Il clero sostiene la gente e la gente ispira il clero
Mentre si avvia un nuovo anno, e ci si lascia alle spalle il 2023 che ha portato molte sofferenze al popolo ucraino, il vescovo ausiliare della diocesi di Kyiv-Zhytomyr condivide i suoi pensieri sulla forza che a lui personalmente ma anche al clero in generale è data dallo stare al fianco della gente per aiutarla. “Il ruolo dei vescovi e del clero in generale è molto importante in questi momenti difficili, perché le persone hanno bisogno di una buona parola e soprattutto della parola di Dio, perché da Dio possiamo ottenere il vero conforto”, dice il presule. “Questo avviene in due modi: il clero sostiene coloro che vogliono essere sostenuti, perché abbiamo molti credenti in Ucraina, ma d’altra parte, la gente sostiene anche il clero, perché essendo persone comuni, nonostante le difficoltà e il dolore che la guerra ha portato alle loro famiglie, continuano a credere, a pregare, ad aiutare e a sostenere i militari. Ecco perché anche noi ci ispiriamo all’esempio di queste persone e poi, a volte, raccontiamo queste storie che vediamo”.
La gente continua a fidarsi di Dio e ad aggrapparsi a Lui
Durante il Natale, molti pastori hanno avuto difficoltà a trovare la parola giusta da rivolgere ai fedeli in un momento così difficile. “Sono quasi passati due anni di guerra… Di cosa parlare a Natale? Su cosa dovevamo concentrarci? Per me, personalmente, è stato di grande conforto pensare che Dio non si dimentica del suo popolo, non si dimentica dell’umanità in generale, non si dimentica del popolo eletto a cui ha promesso il Messia. Ho parlato proprio di questo: Dio non si è dimenticato di noi, vedendo il nostro dolore, perché è già venuto ad aiutarci.
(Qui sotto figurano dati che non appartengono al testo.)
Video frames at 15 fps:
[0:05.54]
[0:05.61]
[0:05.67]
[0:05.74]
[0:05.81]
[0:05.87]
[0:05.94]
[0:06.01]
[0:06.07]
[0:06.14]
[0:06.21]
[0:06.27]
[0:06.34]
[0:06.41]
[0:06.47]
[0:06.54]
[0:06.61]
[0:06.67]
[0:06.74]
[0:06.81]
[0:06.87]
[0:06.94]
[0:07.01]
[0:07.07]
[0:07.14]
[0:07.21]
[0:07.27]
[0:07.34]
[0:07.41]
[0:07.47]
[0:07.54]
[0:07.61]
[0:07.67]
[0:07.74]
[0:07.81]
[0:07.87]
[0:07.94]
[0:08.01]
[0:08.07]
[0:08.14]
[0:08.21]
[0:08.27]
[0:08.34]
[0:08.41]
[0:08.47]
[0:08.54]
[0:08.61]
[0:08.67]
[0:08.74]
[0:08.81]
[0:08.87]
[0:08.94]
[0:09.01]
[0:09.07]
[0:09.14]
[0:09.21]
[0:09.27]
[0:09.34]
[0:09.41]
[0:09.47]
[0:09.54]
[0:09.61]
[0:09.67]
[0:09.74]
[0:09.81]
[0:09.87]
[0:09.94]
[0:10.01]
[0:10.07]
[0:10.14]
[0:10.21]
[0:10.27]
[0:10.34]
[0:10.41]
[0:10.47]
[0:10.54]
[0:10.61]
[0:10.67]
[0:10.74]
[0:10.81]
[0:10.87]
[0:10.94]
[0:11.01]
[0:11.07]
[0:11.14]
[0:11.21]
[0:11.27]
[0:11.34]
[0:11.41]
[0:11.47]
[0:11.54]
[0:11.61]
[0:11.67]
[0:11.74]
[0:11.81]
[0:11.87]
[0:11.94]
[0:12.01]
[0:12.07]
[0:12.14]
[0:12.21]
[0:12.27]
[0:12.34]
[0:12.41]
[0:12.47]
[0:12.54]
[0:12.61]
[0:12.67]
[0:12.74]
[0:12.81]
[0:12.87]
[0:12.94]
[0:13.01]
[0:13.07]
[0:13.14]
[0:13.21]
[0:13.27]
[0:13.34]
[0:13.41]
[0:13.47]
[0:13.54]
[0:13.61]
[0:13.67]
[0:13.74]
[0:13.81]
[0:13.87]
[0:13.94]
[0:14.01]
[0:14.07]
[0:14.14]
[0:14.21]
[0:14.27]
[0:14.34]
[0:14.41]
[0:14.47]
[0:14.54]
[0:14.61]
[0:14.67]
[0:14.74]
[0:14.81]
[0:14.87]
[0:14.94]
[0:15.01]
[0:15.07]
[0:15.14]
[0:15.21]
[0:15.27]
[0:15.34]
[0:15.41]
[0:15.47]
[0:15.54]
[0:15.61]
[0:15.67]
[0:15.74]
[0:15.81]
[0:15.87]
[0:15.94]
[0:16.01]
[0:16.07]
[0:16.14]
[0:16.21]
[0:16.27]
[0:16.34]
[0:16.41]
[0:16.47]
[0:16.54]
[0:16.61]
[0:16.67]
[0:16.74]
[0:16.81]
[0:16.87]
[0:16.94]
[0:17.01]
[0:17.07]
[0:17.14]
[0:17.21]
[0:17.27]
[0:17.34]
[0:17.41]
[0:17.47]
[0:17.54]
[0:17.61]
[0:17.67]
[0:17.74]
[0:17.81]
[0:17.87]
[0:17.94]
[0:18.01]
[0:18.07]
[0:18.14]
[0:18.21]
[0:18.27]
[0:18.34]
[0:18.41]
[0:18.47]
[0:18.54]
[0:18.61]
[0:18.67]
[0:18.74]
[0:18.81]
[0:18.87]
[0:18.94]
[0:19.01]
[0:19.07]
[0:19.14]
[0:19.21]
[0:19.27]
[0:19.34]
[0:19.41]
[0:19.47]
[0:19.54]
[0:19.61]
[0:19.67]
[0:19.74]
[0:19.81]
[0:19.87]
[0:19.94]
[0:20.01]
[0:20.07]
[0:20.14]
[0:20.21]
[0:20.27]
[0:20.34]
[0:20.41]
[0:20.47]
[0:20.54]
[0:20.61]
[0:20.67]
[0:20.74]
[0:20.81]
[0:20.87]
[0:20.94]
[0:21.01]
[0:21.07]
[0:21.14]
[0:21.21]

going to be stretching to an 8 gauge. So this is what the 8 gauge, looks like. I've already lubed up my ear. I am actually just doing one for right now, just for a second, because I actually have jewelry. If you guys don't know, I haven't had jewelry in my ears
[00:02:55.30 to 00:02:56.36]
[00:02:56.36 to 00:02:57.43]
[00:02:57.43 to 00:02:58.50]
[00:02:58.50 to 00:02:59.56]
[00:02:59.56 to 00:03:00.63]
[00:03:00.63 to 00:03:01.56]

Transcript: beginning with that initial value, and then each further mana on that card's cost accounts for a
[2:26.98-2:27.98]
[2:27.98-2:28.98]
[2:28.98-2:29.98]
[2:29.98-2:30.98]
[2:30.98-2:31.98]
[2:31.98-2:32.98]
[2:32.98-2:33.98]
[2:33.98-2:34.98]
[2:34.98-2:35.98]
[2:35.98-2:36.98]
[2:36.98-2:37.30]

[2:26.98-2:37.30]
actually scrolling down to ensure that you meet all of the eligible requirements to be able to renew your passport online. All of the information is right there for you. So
Dio ha già pianificato il giorno della vittoria, della pace, che verrà. Molti ucraini stanno pregando, tante persone all’estero ci assicurano che stanno pregando per noi. Questo messaggio che Dio non si è dimenticato di noi è importante. Per fortuna, molti cristiani ne sono consapevoli e non si scoraggiano, ci credono e continuano a pregare. Un chiaro segno di questo è stato il fatto che la gente nel nostro Paese continua ad aggrapparsi a Dio. Da dove possiamo aspettarci aiuto se non da Lui?”.
Anche ortodossi alla Messa di Natale
Il giovane vescovo racconta che sempre a Natale, come gli hanno riferito molti sacerdoti, le chiese erano piene di gente. “I parroci erano sorpresi e dicevano che prima della guerra non c’era così tanta gente nelle chiese come adesso. Poi si sono resi conto che sono venuti anche molti ortodossi, soprattutto dalla Chiesa che non celebra il Natale il 25 dicembre. Il fatto che le chiese siano piene indica che la nostra gente continua a fidarsi di Dio, continua ad aggrapparsi a Lui e continua a pregare. E questa è la cosa più importante. Perché tutti noi a poco a poco ricostruiremo l’Ucraina, ma se si perde Dio, poi è molto difficile ritrovare la strada verso Lui”.